Hernando Chavez, a friend and therapist colleague of Harwick’s, told “Nightline” he didn’t know who the Pursehouse was at the time.
“But I did hear a couple of things like, ‘You broke my heart. What are you doing here? How could you be here?’” he said. “So I checked in on her and she said, ‘I’m OK, I’m just going to talk here for a bit.’”
Chavez described Harwick as being in “therapist mode” for much of the remainder of the night.
“She shared with me how she was trying to de-escalate the situation. … She said that he started yelling, that he was calling her names, that he was really sort of scaring her,” he said. “We also discussed her safety plan, and her being an expert with domestic violence and supporting victims in her practice, she knew everything she needed to do.”
During that conversation, Chavez said they spoke about how she was going to change the locks in her home, add more locks to the windows and install security cameras. The next day, he said she texted him, saying that Pursehouse had found her number online and was trying to contact her.
“So this is, I think, the start of a person who is now becoming fixated on her again,” Chavez said. “A person who is sort of that ex that, [in] seeing her, I think, reignited some of his obsession toward her.”
Coshland, Harwick’s friend, said he asked Harwick after the awards show incident if she could renew the restraining order against Pursehouse. “And she was like, ‘Well, he didn’t actively threaten me,’” he said.
“Victims have to reapply, go through the process again, and sort of prove that they’re still afraid in order to get a restraining order renewed,” said Emily Sears, a model in LA who saw Harwick as a therapy patient for what she said was her own trauma from having a stalker.
“I think it would be a lot more fair if the perpetrator would have the onus on them to prove that they’re no longer a threat,” Sears added.

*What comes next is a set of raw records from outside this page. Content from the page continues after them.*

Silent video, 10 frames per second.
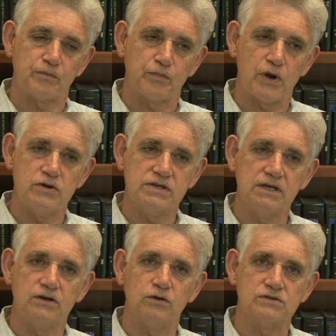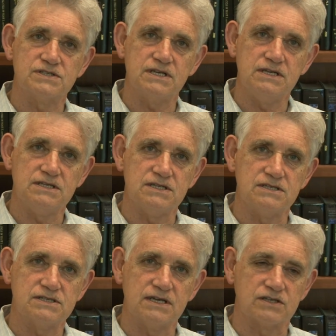protein called
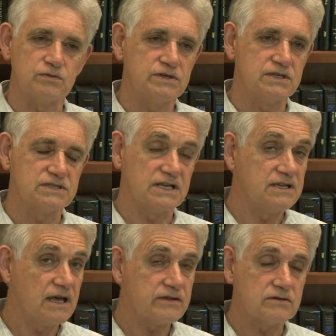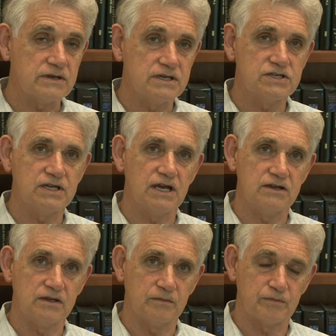CDC6, which is another
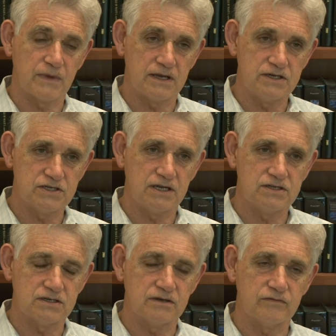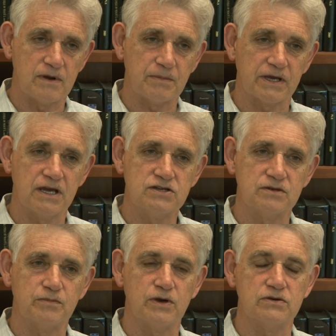initiation of
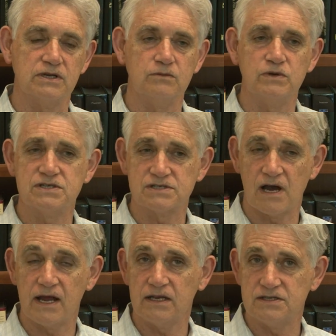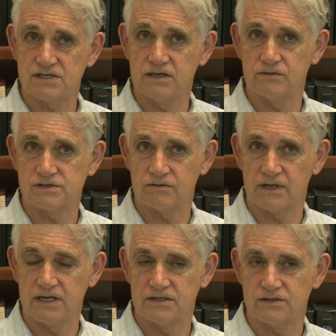replication protein, which is highly sequence
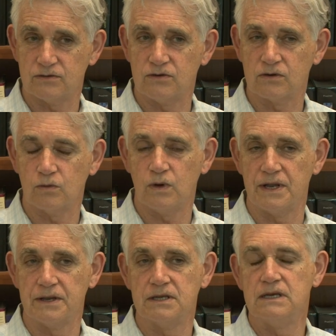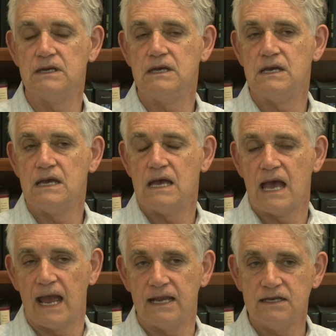related to ORC1
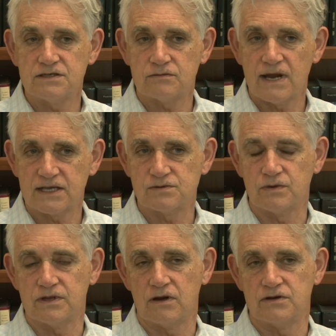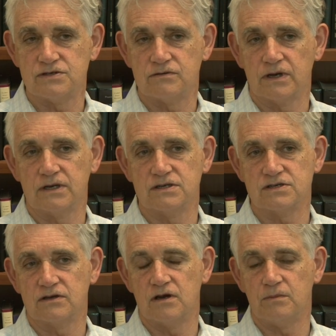and interacts with the origin
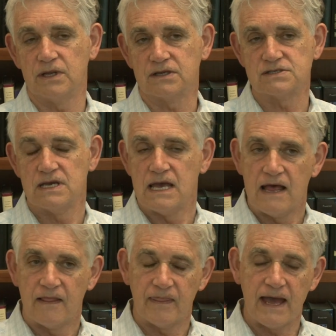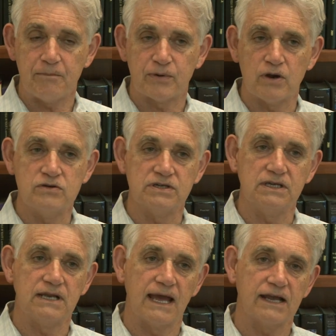recognition complex, that
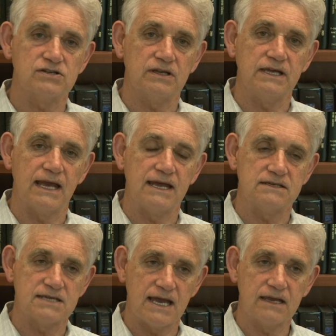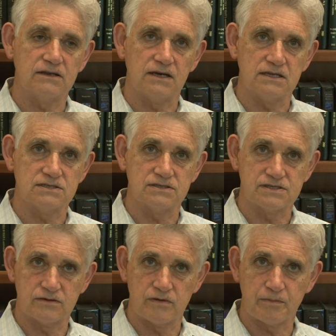protein actually antagonizes
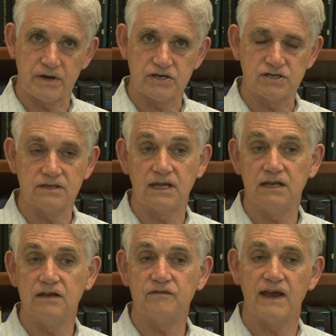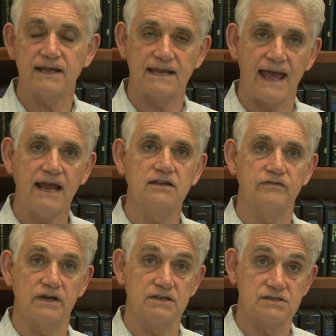the repression and in fact
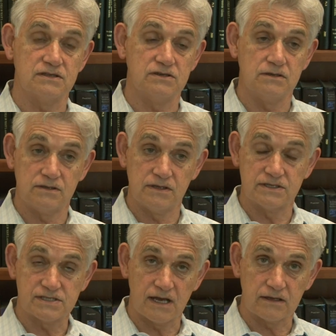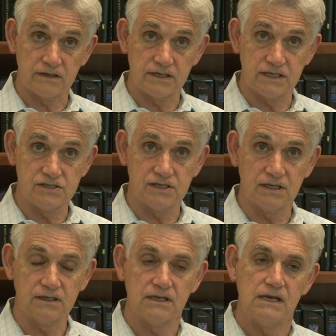activates the cyclin E
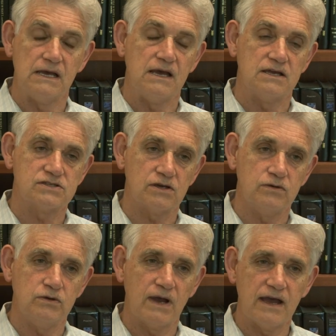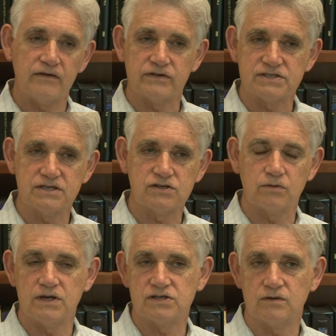gene. So you have a
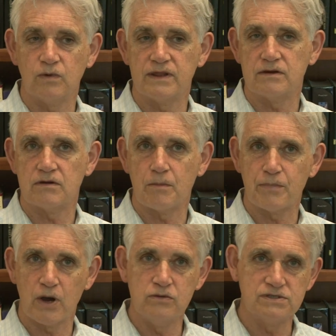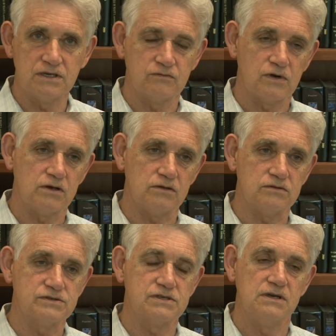situation where there are opposing
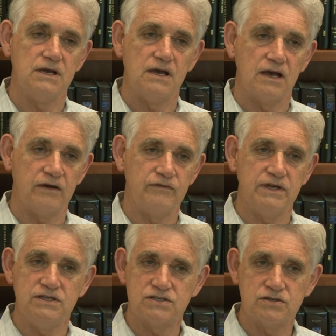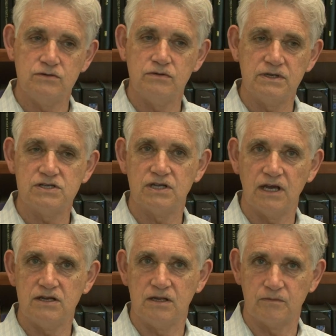roles of these two
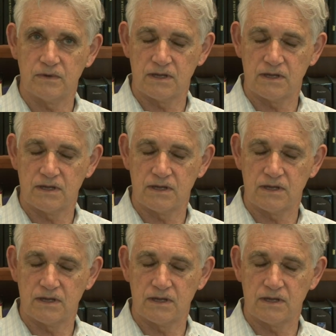initiation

Chavez said that if there was a restraining order still in place during the awards show, Harwick could have called 911.
“The next day, she could have contacted the police and there would have been a violation of the restraining order, and maybe that could have changed the course of what happened,” he said.
Experts say that filing for a restraining order is both emotionally and legally challenging, especially today.

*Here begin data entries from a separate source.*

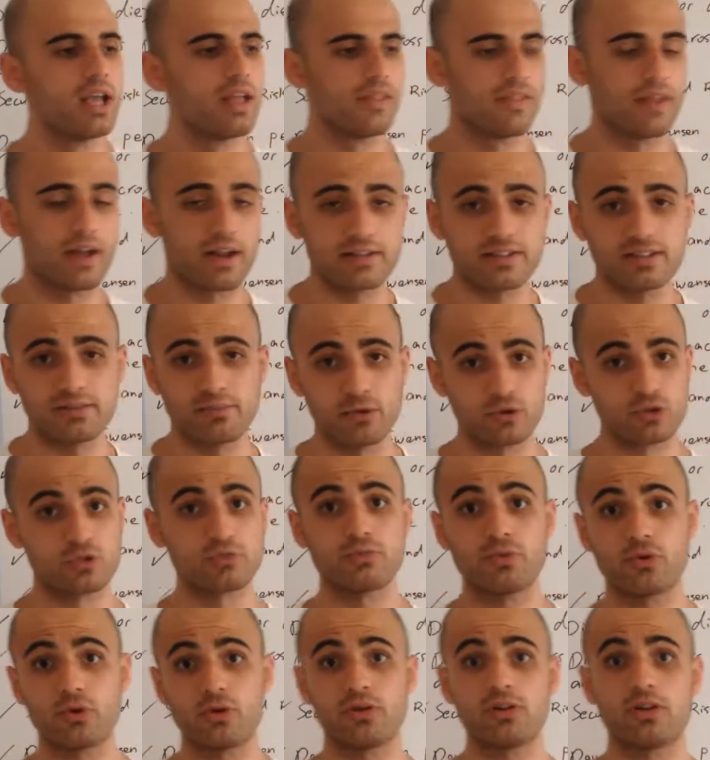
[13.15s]
That is the most
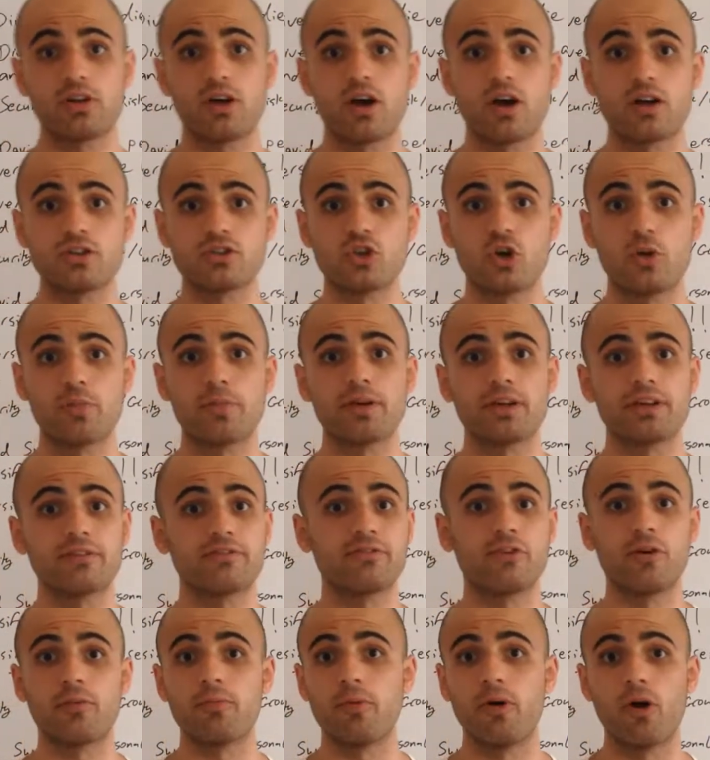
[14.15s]
important topic
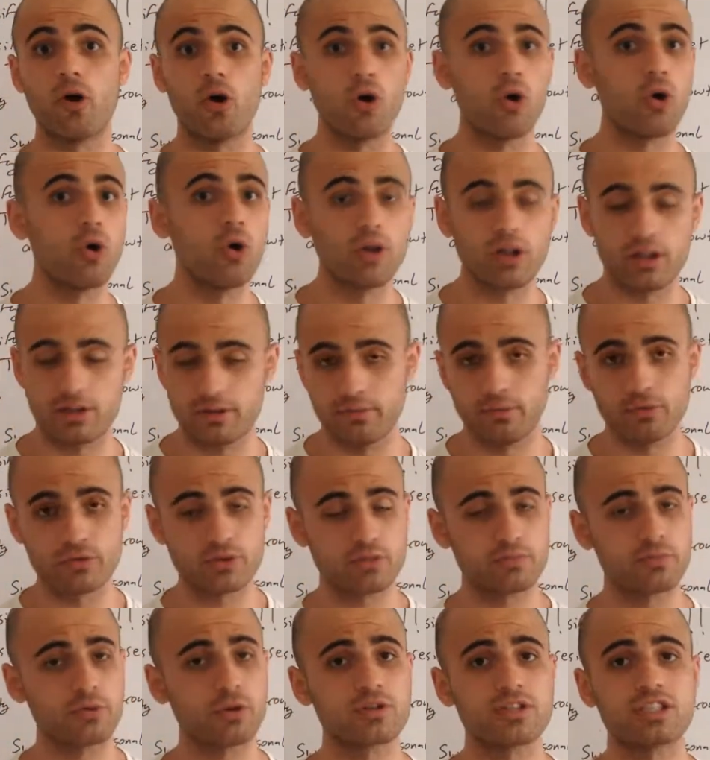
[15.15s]
from all, the
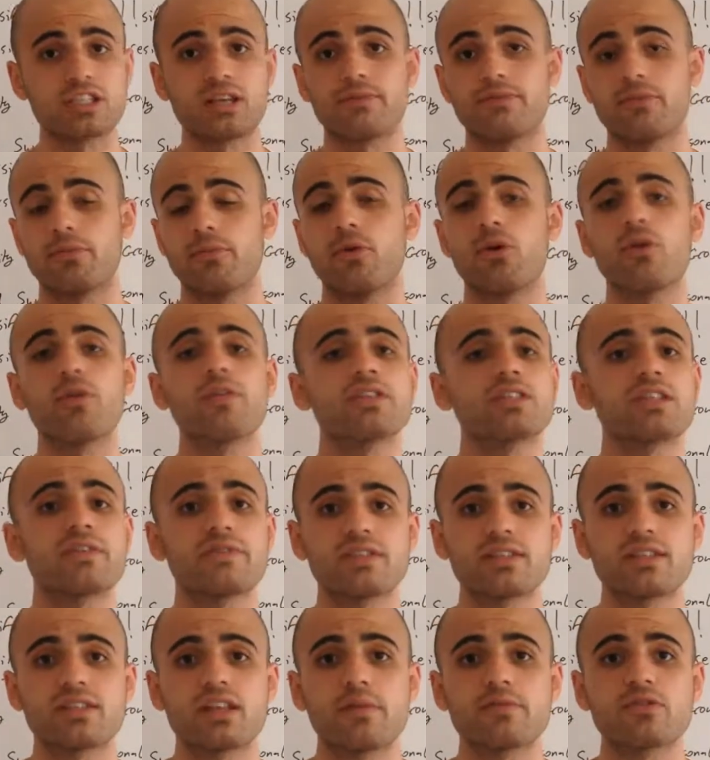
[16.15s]
most important step from all the
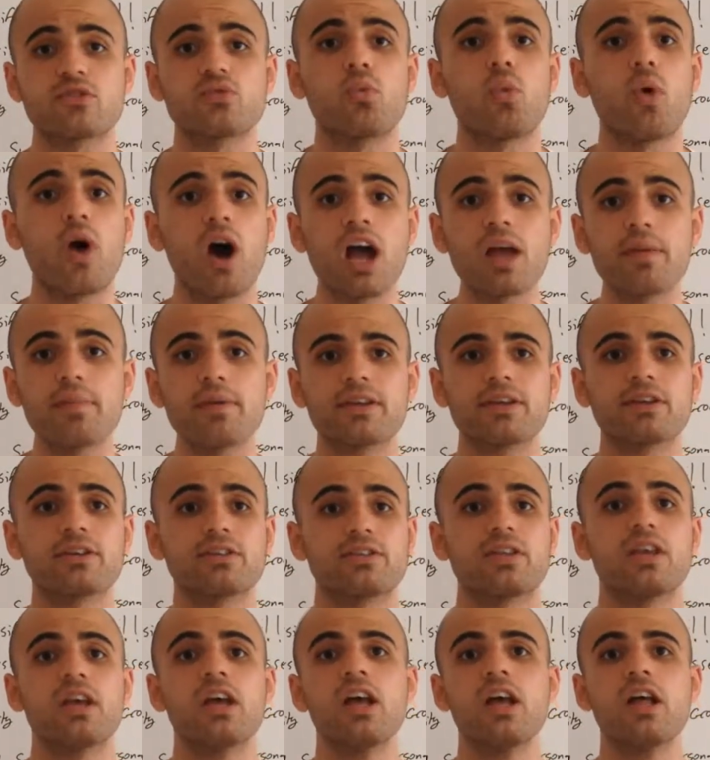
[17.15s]
7 steps. Why?
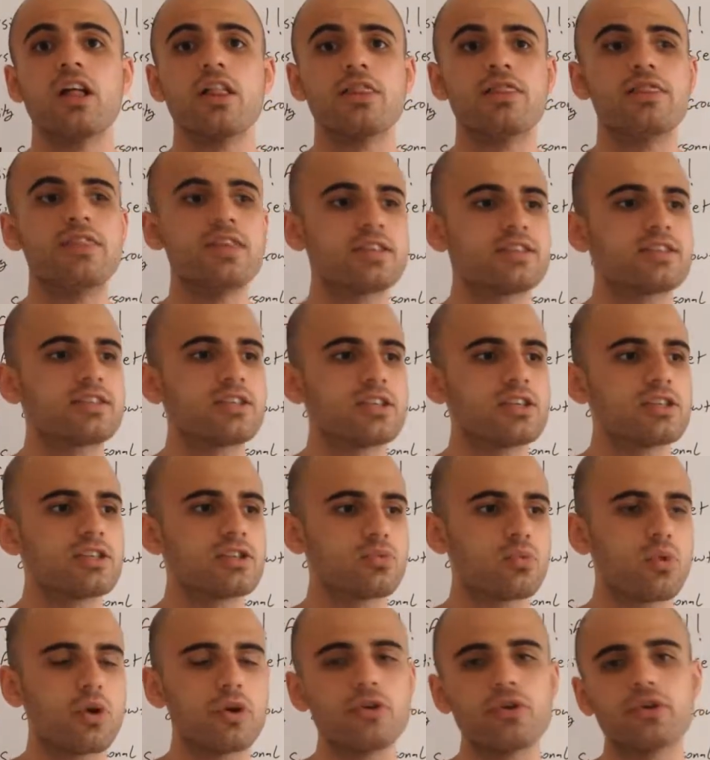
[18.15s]
Because this
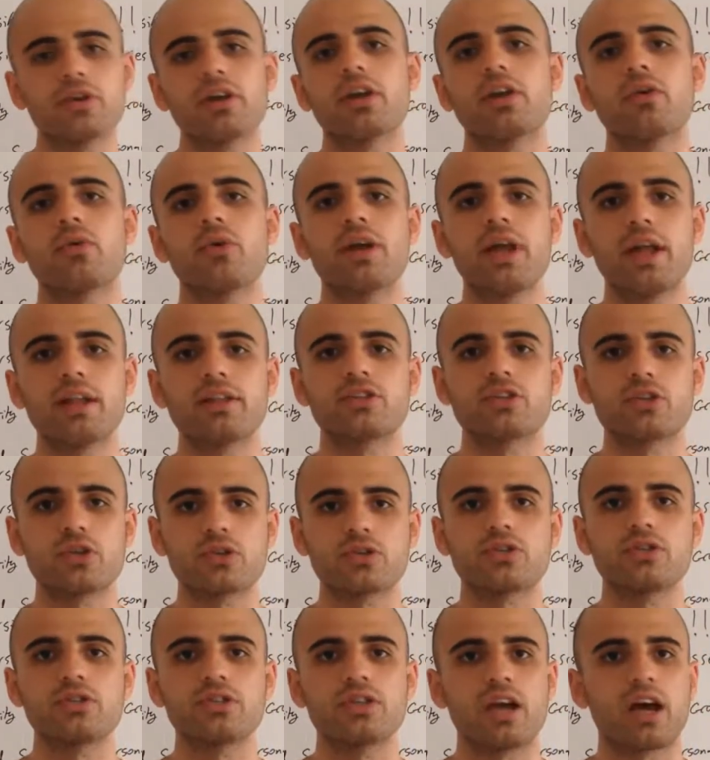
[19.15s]
is where you can create
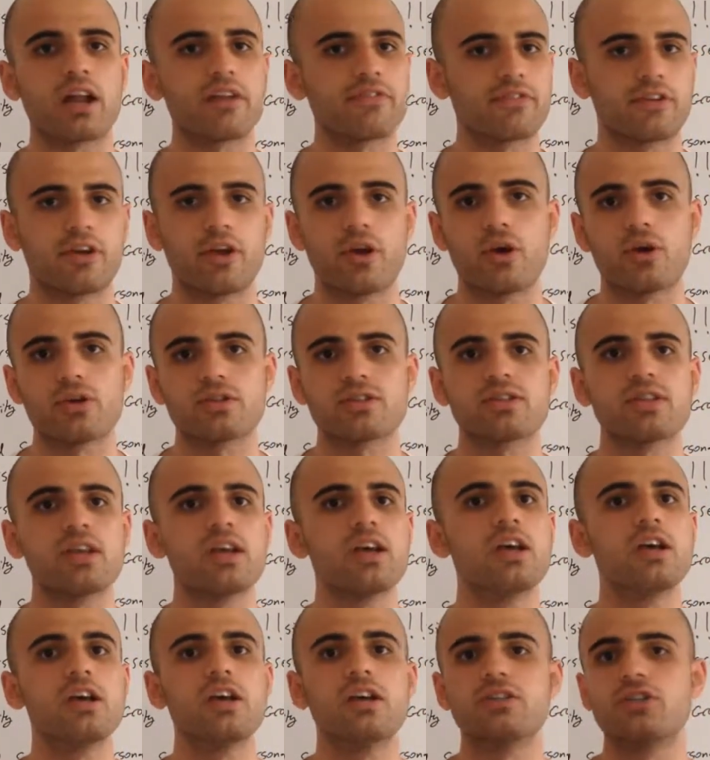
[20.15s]
certainty out of chaos,
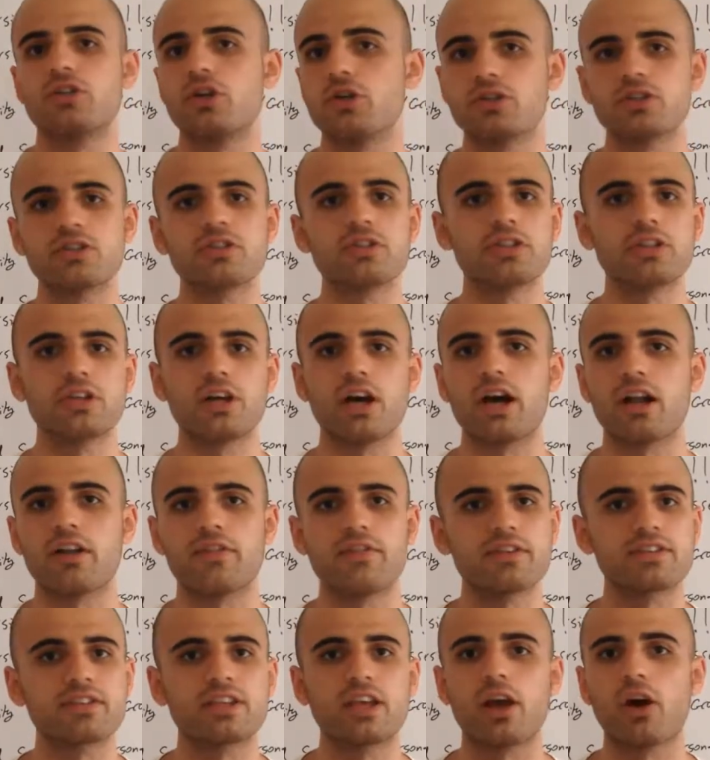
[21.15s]
certainty out
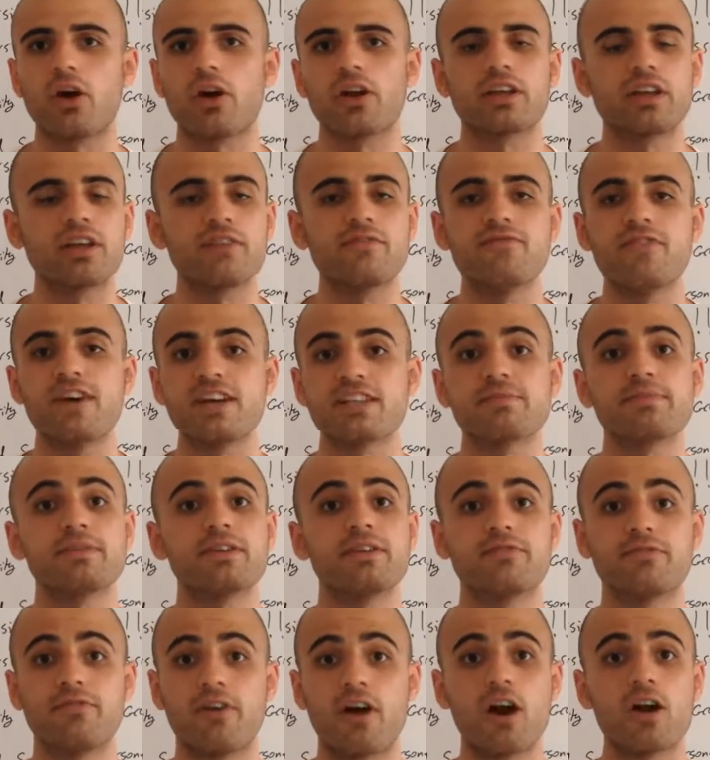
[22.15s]
of this chaotic
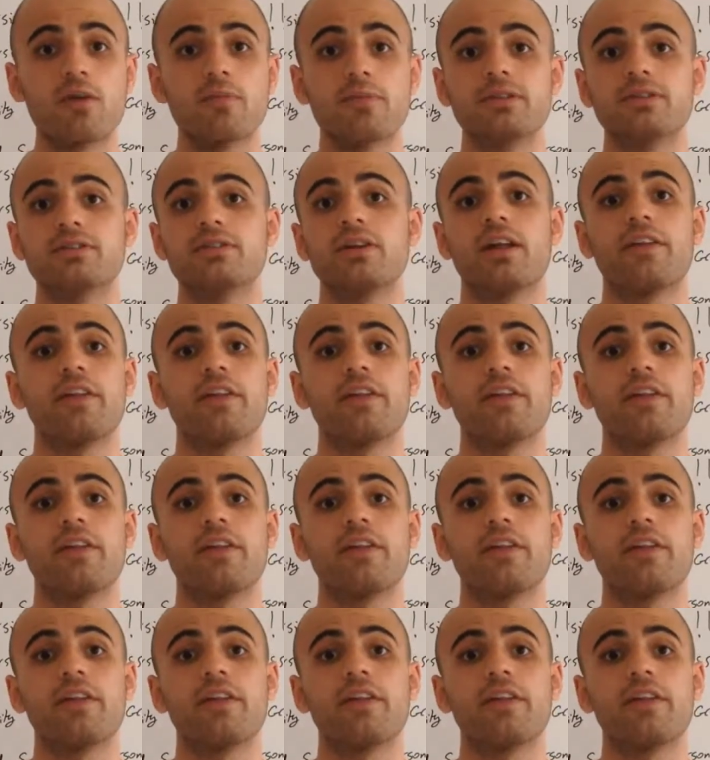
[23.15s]
investment environment.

“Restraining orders are really important tools, particularly when a victim has reported a crime to law enforcement and there’s a delay in getting an arrest,” said Carrie Goldberg, a victims rights lawyer in New York City. “However, there are some drawbacks… It required that there be a face-to-face interaction between the victim and the offender in court. That can be terrifying and traumatizing to a victim, particularly if they’ve just broken up with somebody and they’re being stalked.”

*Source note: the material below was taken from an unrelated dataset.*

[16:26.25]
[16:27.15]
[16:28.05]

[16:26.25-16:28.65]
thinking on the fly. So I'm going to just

Goldberg said there’s also a risk that the offender might not abide by the court’s protective order, and instead retaliate against the victim.
“They’re temporary, so even if you get what’s called a permanent protective order, rarely have I seen them last for more than five years,” she said.
She said that if the victim wants to renew their restraining order, they often have to show that the offender has violated the restraining order and that even when the victim reports a violation, the police aren’t always quick to respond.
As part of their efforts to change this reality for those at risk of future violence, Harwick’s friends created a petition calling for new laws to protect victims, including one that would keep restraining orders active until “the victim requests it to be canceled.” It currently has nearly 300,000 signatures.
“Protective orders aren’t long-lasting,” said Jessica Everleth, Harwick’s friend and former co-worker. “You have to keep going back and showing there’s an immediate threat to your personal safety. They should be long-lasting, if not permanent, for a serial killer situation. … Why aren’t we trying to better police the behavior of the stalker instead of putting the responsibility on the women or man, in some cases, who is being stalked?”
“For this to happen to her means it could absolutely happen to anybody in this country, absolutely anyone,” Coshland said. “And it, unfortunately, happens all too frequently.”